Show all lines below holding the string "second".

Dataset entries
┄┄┄┄┄┄┄┄┄┄┄┄┄┄┄┄┄┄┄┄

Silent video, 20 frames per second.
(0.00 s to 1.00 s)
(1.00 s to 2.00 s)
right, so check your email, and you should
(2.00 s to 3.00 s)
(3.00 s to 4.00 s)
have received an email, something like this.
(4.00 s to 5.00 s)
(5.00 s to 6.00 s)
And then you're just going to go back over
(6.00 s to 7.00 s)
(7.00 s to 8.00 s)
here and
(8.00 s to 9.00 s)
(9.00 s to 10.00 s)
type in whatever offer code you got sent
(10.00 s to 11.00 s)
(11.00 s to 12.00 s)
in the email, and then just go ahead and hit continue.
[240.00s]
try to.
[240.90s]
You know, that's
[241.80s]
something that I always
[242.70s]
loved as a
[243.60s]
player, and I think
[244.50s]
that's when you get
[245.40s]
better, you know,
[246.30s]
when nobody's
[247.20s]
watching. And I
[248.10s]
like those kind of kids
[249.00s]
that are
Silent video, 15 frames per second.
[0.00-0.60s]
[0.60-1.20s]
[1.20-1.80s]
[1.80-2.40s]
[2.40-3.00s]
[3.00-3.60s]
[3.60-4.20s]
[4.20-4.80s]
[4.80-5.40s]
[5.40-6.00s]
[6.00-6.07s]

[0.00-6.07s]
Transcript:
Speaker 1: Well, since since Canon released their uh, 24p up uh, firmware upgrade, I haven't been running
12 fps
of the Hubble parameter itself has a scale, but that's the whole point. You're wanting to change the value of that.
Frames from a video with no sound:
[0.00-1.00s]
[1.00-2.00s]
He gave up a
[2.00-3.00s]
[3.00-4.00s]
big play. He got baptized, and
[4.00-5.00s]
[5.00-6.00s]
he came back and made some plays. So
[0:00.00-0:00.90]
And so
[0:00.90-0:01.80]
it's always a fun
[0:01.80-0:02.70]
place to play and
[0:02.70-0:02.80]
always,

┄┄┄┄┄┄┄┄┄┄┄┄┄┄┄┄┄┄┄┄

* RESPONSE BOX
Silent video, 20 frames per second.
Silent video, 15 frames per second.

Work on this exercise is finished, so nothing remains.